Elegant Padova -- known in English as Padua -- is home to an ancient university, a Basilica that is an important centre for pilgrims and a chapel containing one of the world’s greatest art treasures. Use this website to help you plan a visit to this fascinating northern Italian city and find your way to the other beautiful towns and villages in the Veneto that are perhaps less well known to tourists.

Wednesday, September 5, 2018

Giacomo Zabarella


 Padua academic devoted his life to Aristotle

 

The leading Italian representative of Renaissance Aristotelianism, Giacomo Zabarella, was born on this day in Padua in 1533.

His ability to translate ancient Greek enabled him to understand the original texts written by Aristotle and he spent most of his life presenting what he considered to be the true meaning of the philosopher’s ideas.
Philosopher Giacomo Zabarella

He had been born into a noble Paduan family who arranged for him to receive a humanist education.

After entering the University of Padua he was taught by Francesco Robortello in the humanities, Bernardino Tomitano in Logic, Marcantonio Genua in physics and metaphysics and Pietro Catena in Mathematics. They were all followers of Aristotle.

Zabarella obtained a Doctorate in Philosophy from the university in 1553 and was offered the Chair of Logic in 1564. He was promoted to the first extraordinary chair of natural philosophy in 1577.
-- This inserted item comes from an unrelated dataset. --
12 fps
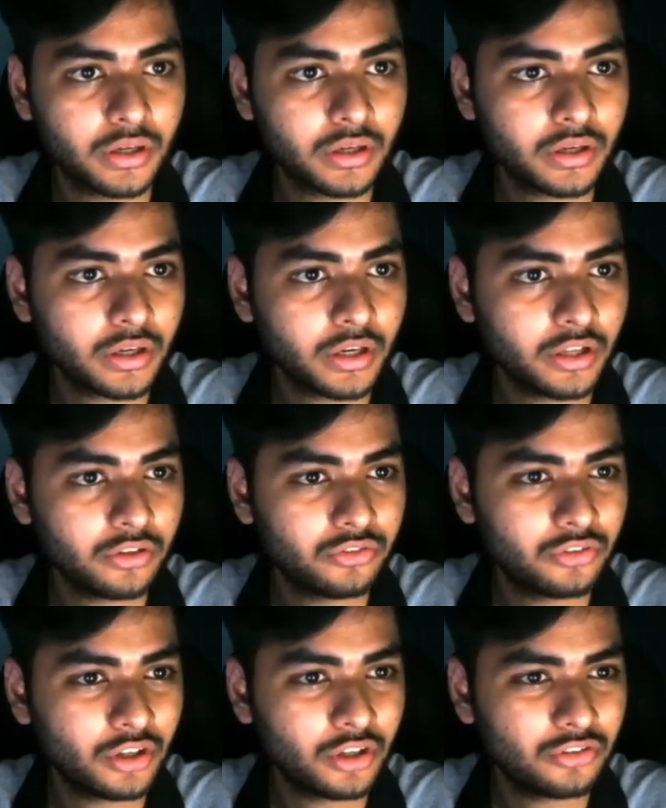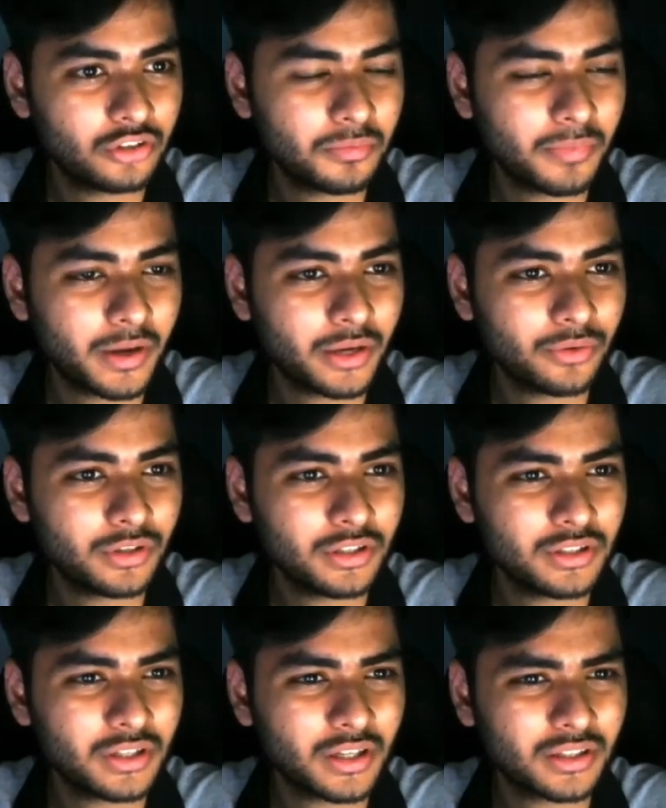can I change it manually,
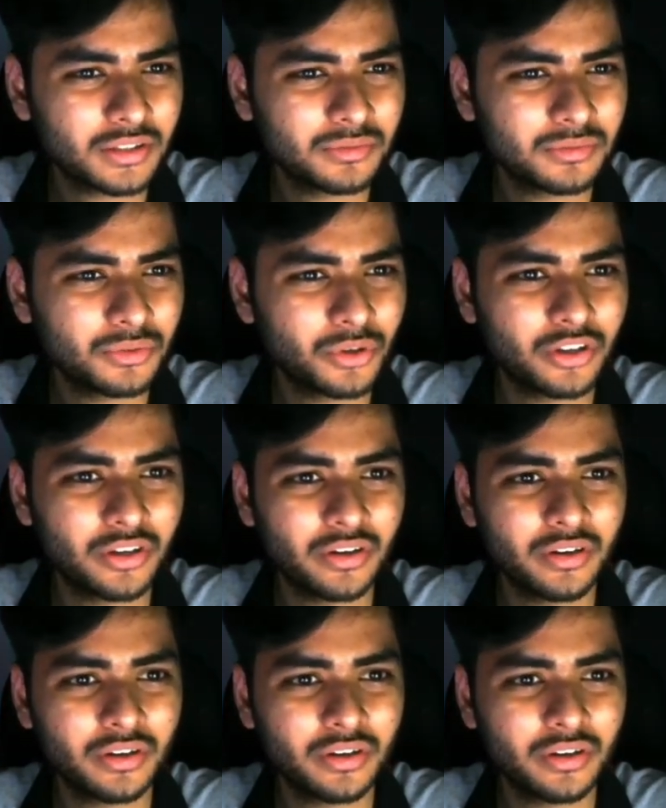like okay.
Zabarella became well known for his writings on logic and methodology and spent his entire teaching career at the University of Padua.

As an orthodox Aristotelian, he sought to defend the scientific status of theoretical natural philosophy against the pressures emanating from the practical disciplines such as the art of medicine and anatomy.
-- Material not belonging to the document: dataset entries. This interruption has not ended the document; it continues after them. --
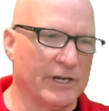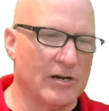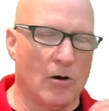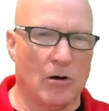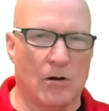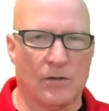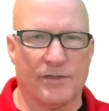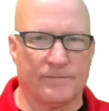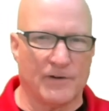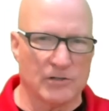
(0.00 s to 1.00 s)
all
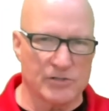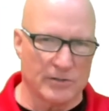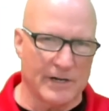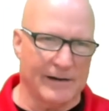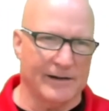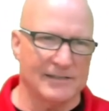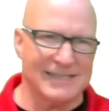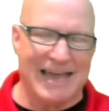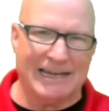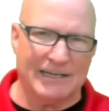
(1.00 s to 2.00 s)
the functional areas
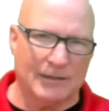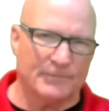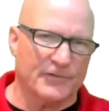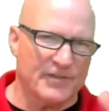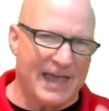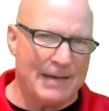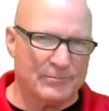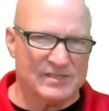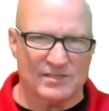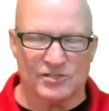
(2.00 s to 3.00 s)
add up for that
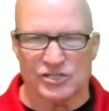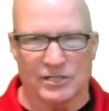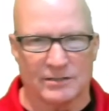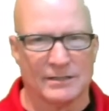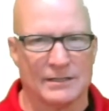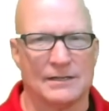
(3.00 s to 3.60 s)
position,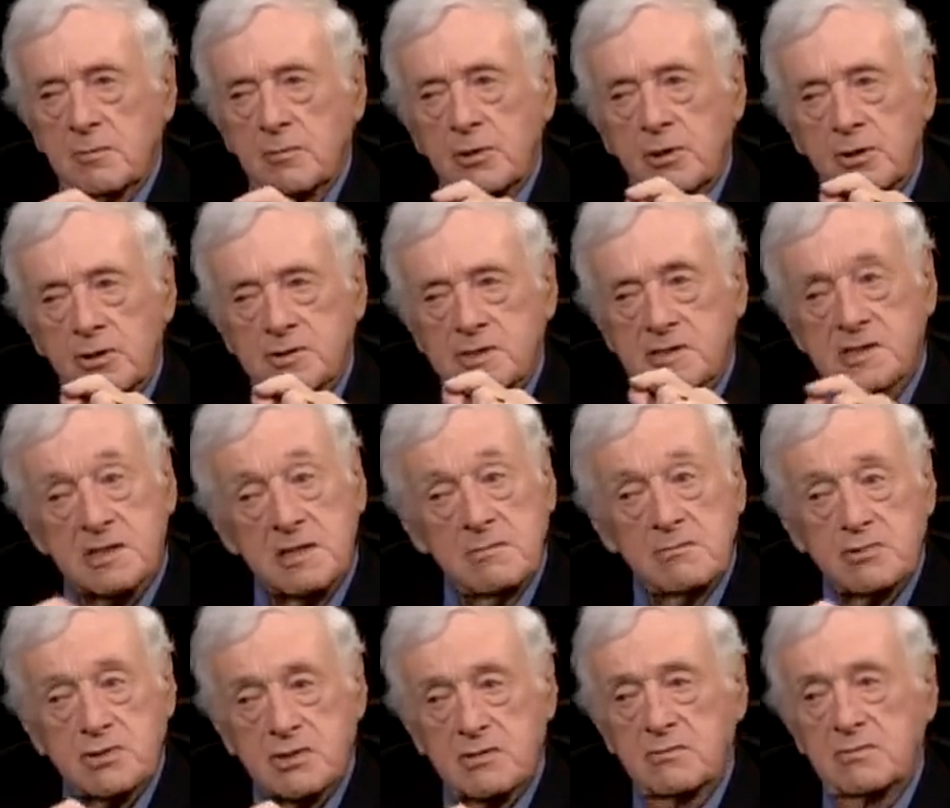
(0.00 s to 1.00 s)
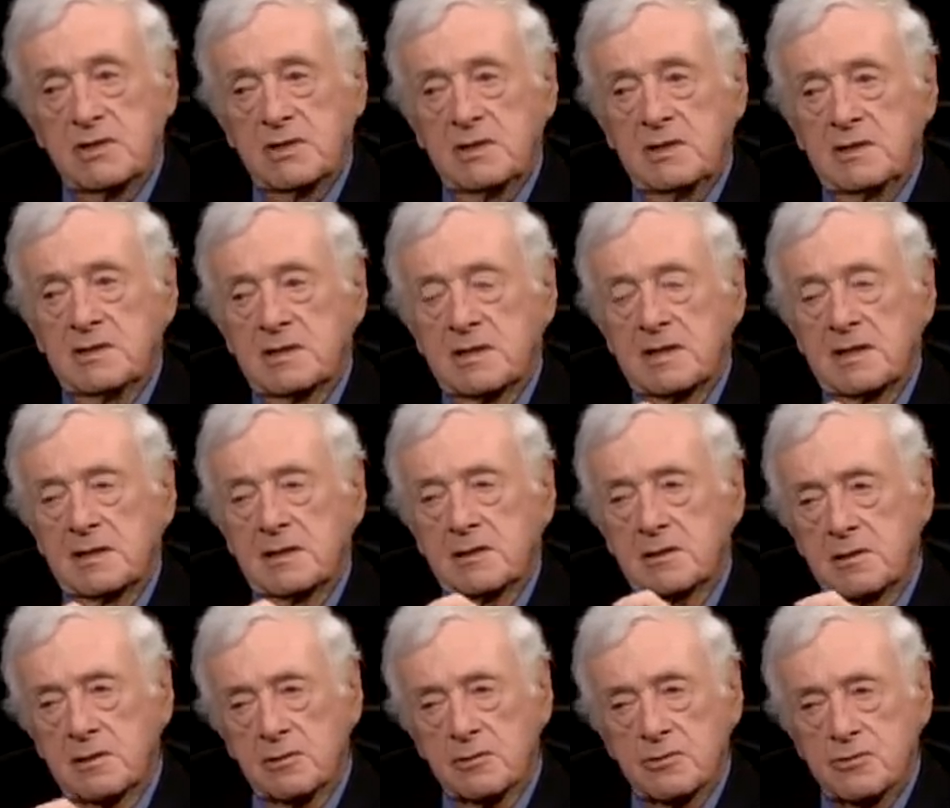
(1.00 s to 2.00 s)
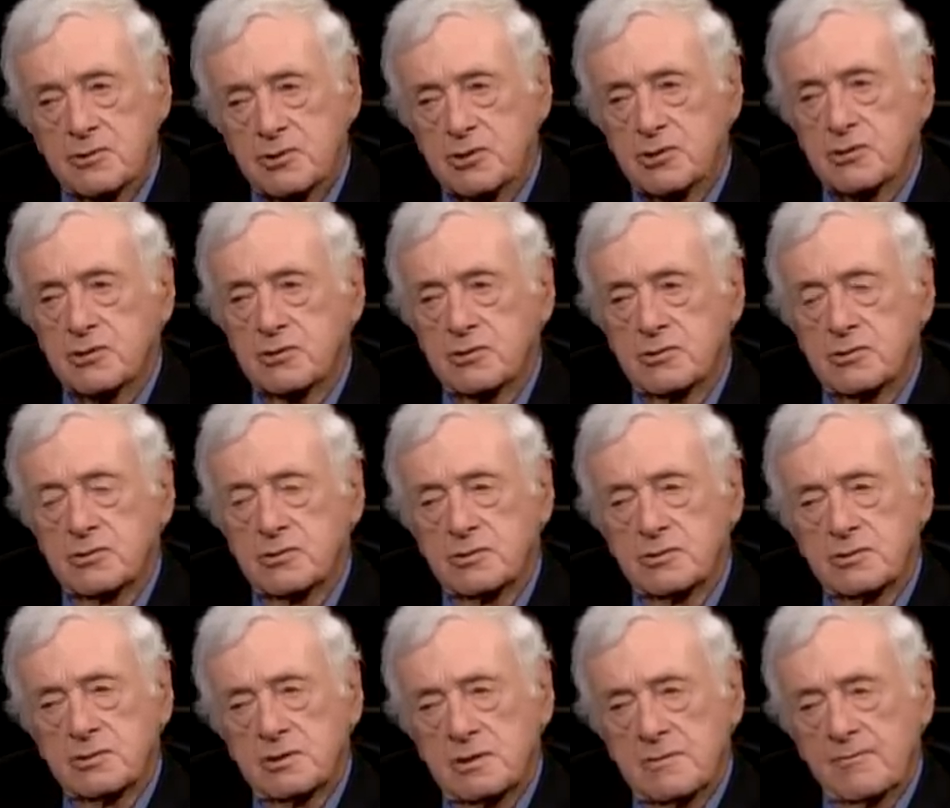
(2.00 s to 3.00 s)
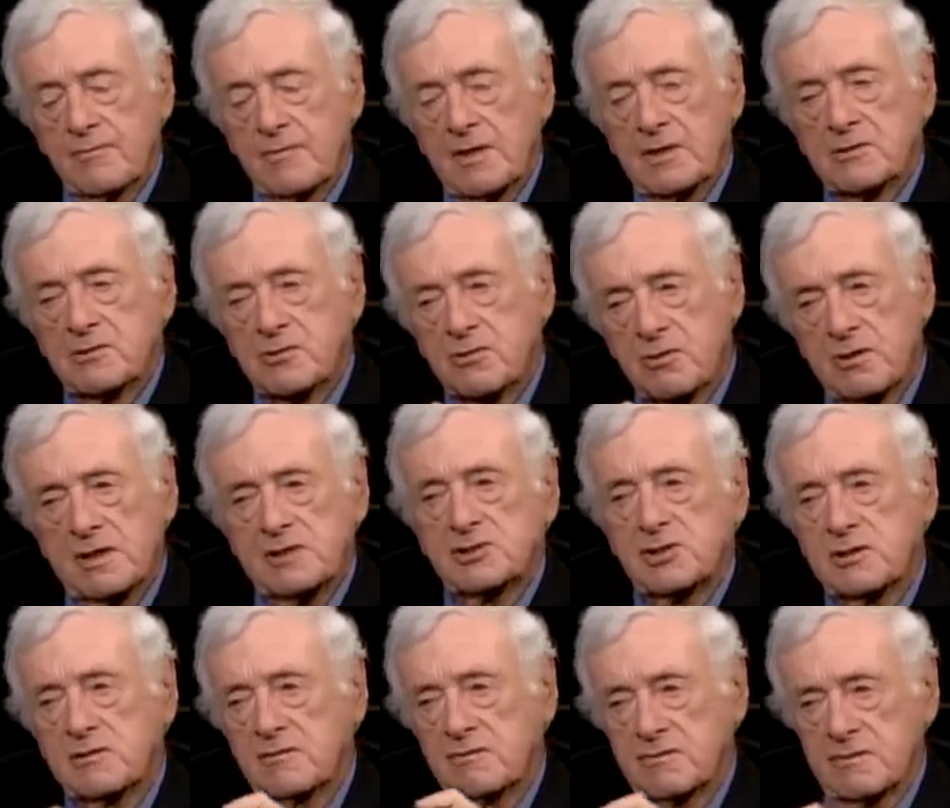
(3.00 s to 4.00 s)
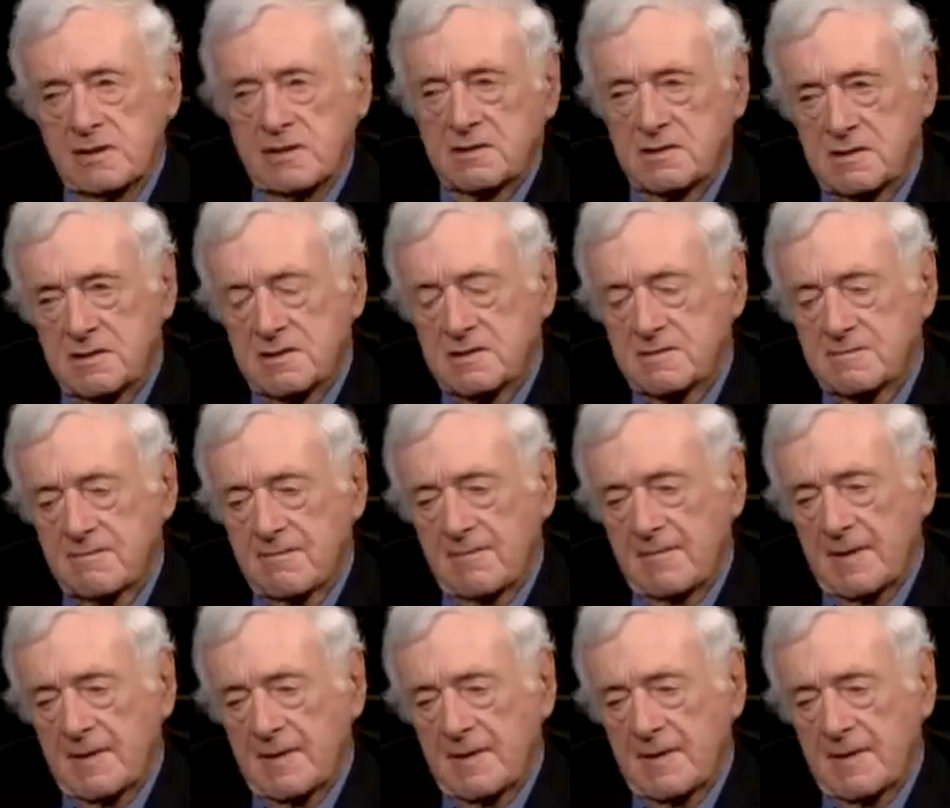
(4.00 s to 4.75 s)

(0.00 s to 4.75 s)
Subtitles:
Because it seems to me that those two tragic events,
His knowledge of Greek enabled him to consult Greek commentators on Aristotle’s work as well as medieval writers.

Zabarella’s first published work was Opera Logica in 1577 and his commentary on Aristotle’s Posterior Analytics appeared in 1582.

Zabarella died in Padua at the age of 56 in 1589. His great work in natural philosophy, De rebus naturalibus, was published posthumously in 1590. It contained 30 treatises of Aristotelian natural philosophy and an introduction that he had written only weeks before his death. His two sons edited his incomplete commentaries on Aristotle’s texts and published them a few years later.
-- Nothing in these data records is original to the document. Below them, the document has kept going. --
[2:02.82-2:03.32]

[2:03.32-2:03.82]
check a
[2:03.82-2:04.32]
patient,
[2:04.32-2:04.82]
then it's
Zabarella’s works were reprinted in Germany early in the 17th century, where his brand of philosophy had a big following, especially among Protestant Aristolelians.


The University of Padua was established in 1222 and is one of the oldest in the world, second in Italy only to the University of Bologna . The main university building, Palazzo del Bò is in Via VIII Febbraio in the centre of Padua . It used to house the medical faculty and you can take a guided tour to see the pulpit used by Galileo when he taught at the university between 1592 and 1610.